| PROBLEM DESCRIPTION |
Set down a faithful copy of every record, and skip the pictures in it.

| DATASET ENTRIES |
══════

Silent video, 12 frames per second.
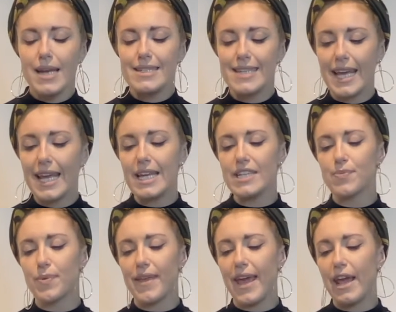Days
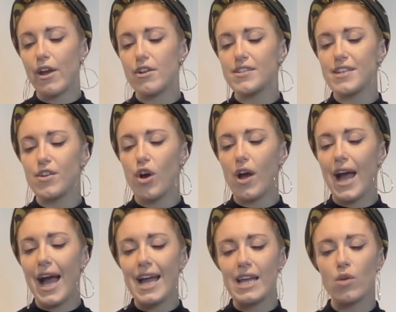where the air did not
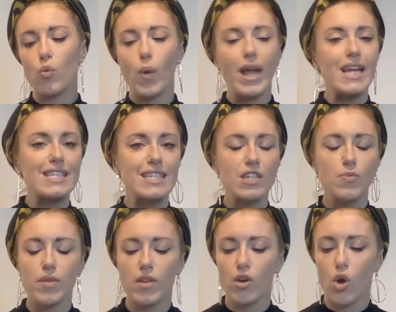hang weighted
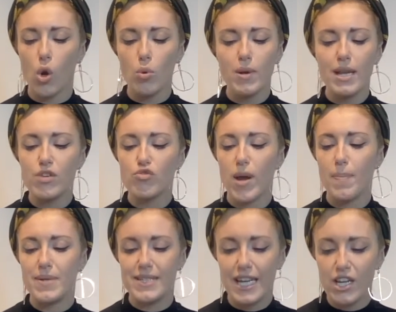with unholy
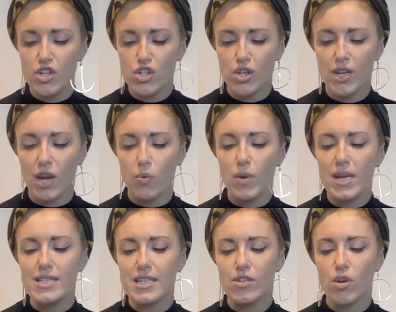trepidation and
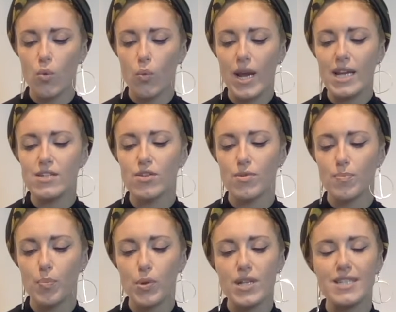we did not wait on
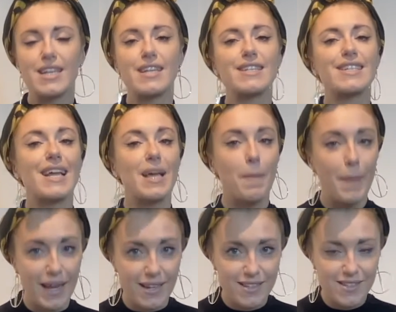bulletins like
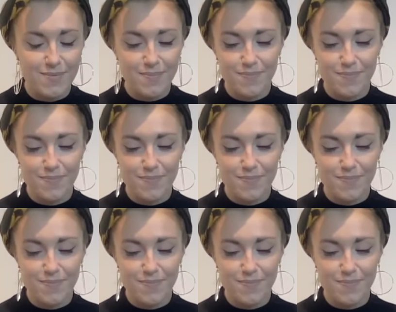bait.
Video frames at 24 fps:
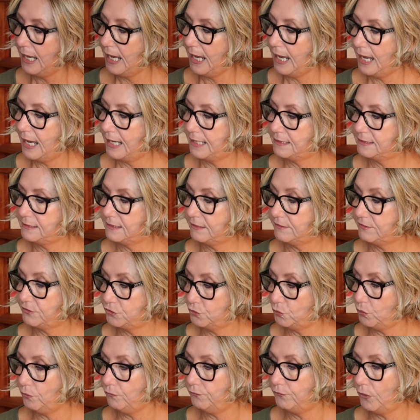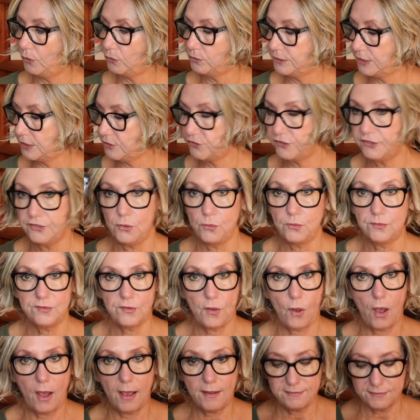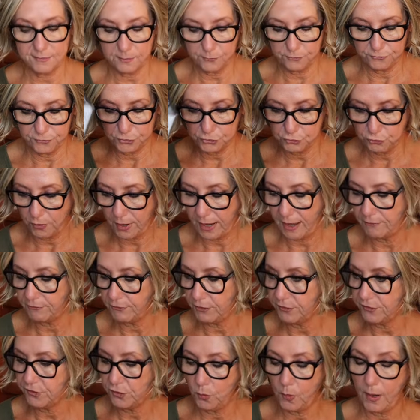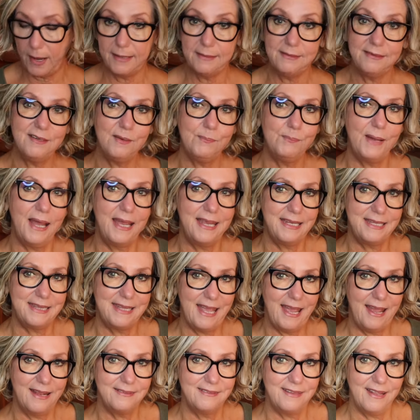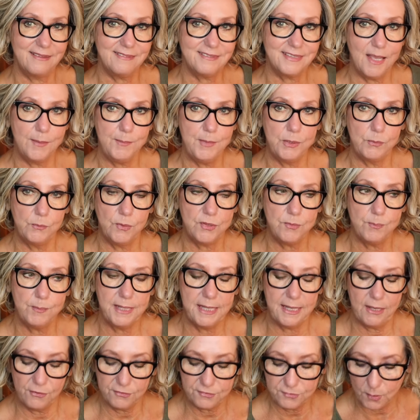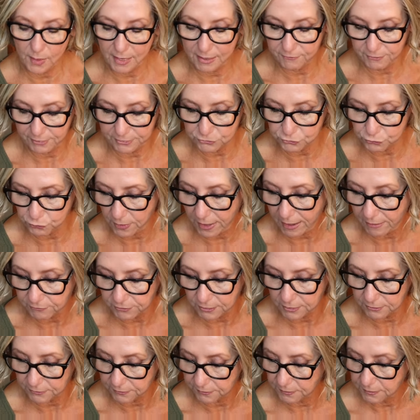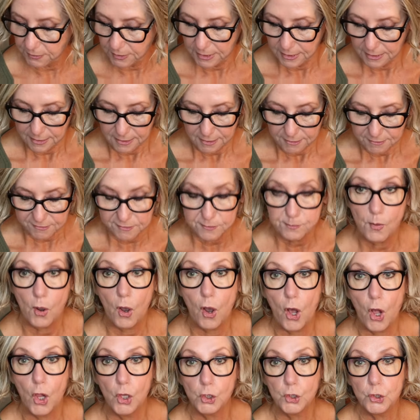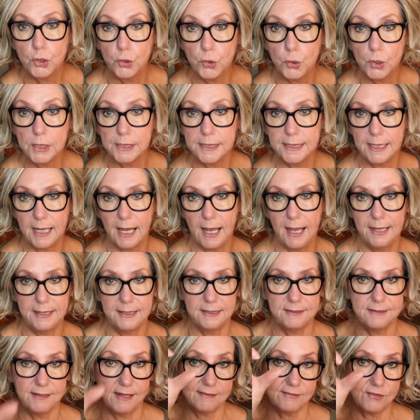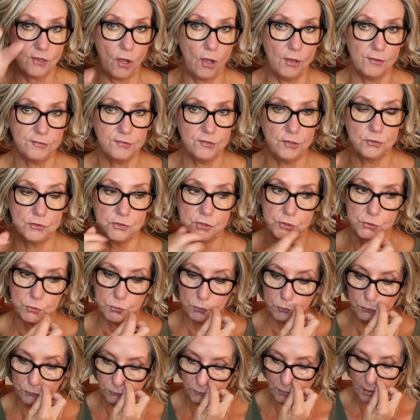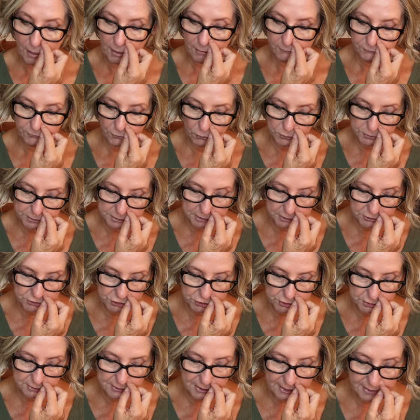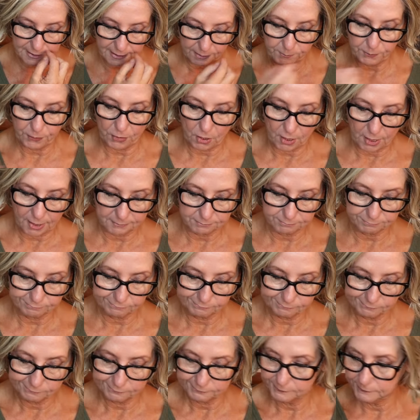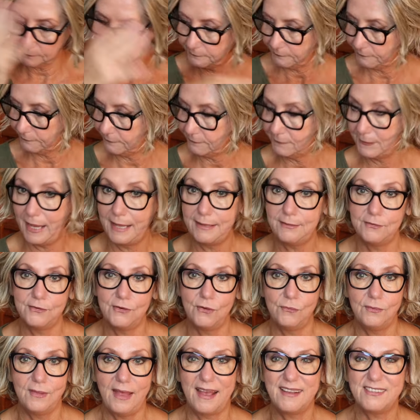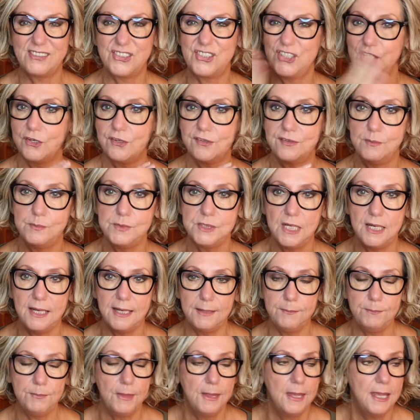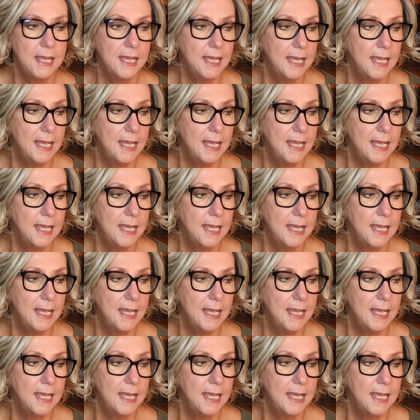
And it's dual voltage, so it's awesome for travel. So I ended up buying that. That's coming with me. I also have a travel small curling iron that's also dual uh, voltage that I bought, I don't know, last year sometime.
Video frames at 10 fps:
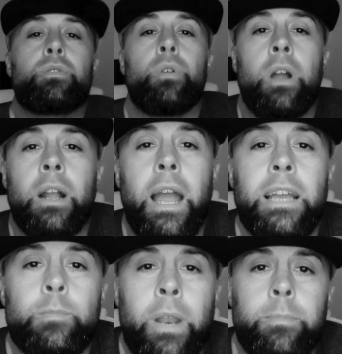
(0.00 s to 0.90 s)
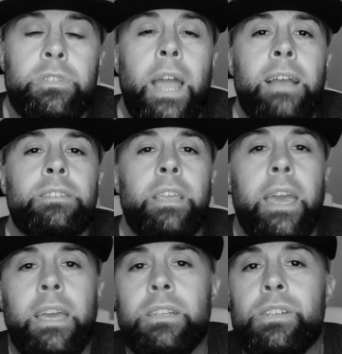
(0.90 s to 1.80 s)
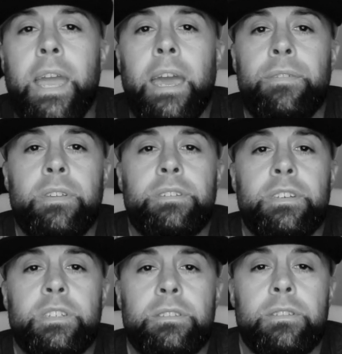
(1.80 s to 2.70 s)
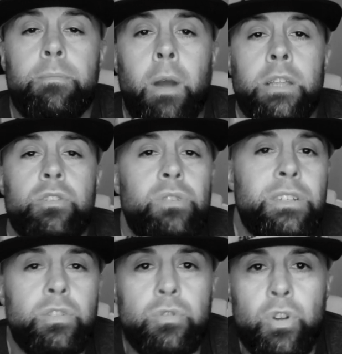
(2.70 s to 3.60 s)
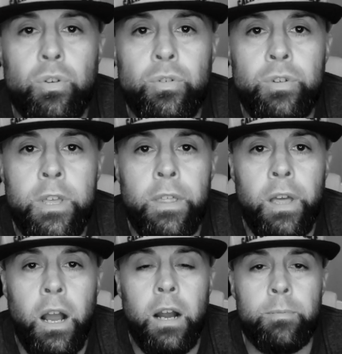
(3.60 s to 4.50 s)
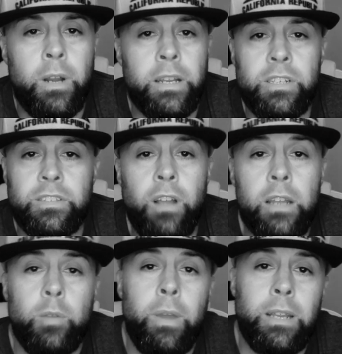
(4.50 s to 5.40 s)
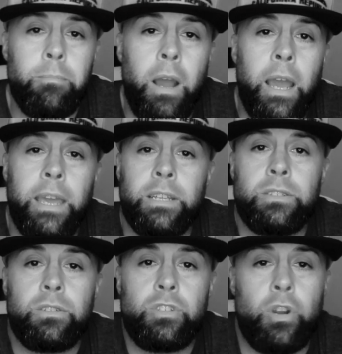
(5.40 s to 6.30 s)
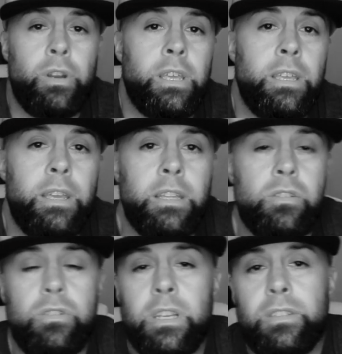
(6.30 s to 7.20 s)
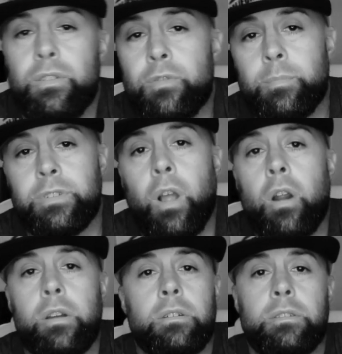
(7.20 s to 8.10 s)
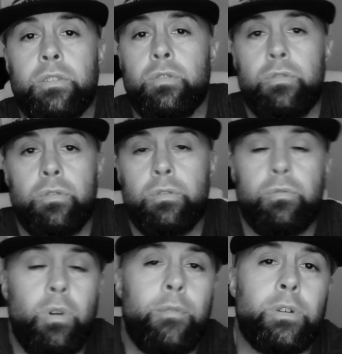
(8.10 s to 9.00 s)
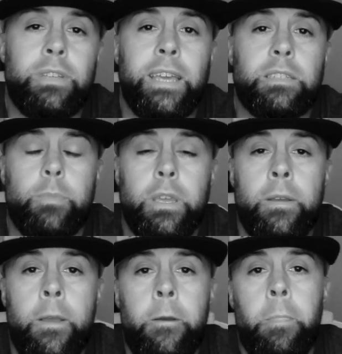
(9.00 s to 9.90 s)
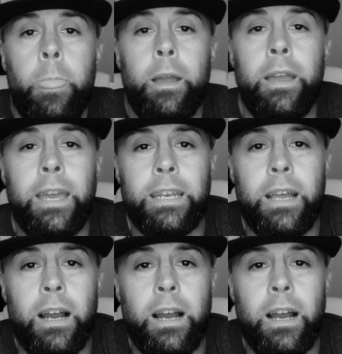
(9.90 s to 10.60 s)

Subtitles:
going on, guys? My name's Jackson Gage, and this is my Jiu-Jitsu journal. I'm kind of just documenting my journey in Jiu-Jitsu from start to wherever it takes me. And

══════

| RESPONSE |
Silent video, 12 frames per second.
Days
where the air did not
hang weighted
with unholy
trepidation and
we did not wait on
bulletins like
bait.
Video frames at 24 fps:
And it's dual voltage, so it's awesome for travel. So I ended up buying that. That's coming with me. I also have a travel small curling iron that's also dual uh, voltage that I bought, I don't know, last year sometime.
Video frames at 10 fps:
(0.00 s to 0.90 s)
(0.90 s to 1.80 s)
(1.80 s to 2.70 s)
(2.70 s to 3.60 s)
(3.60 s to 4.50 s)
(4.50 s to 5.40 s)
(5.40 s to 6.30 s)
(6.30 s to 7.20 s)
(7.20 s to 8.10 s)
(8.10 s to 9.00 s)
(9.00 s to 9.90 s)
(9.90 s to 10.60 s)

Subtitles:
going on, guys? My name's Jackson Gage, and this is my Jiu-Jitsu journal. I'm kind of just documenting my journey in Jiu-Jitsu from start to wherever it takes me. And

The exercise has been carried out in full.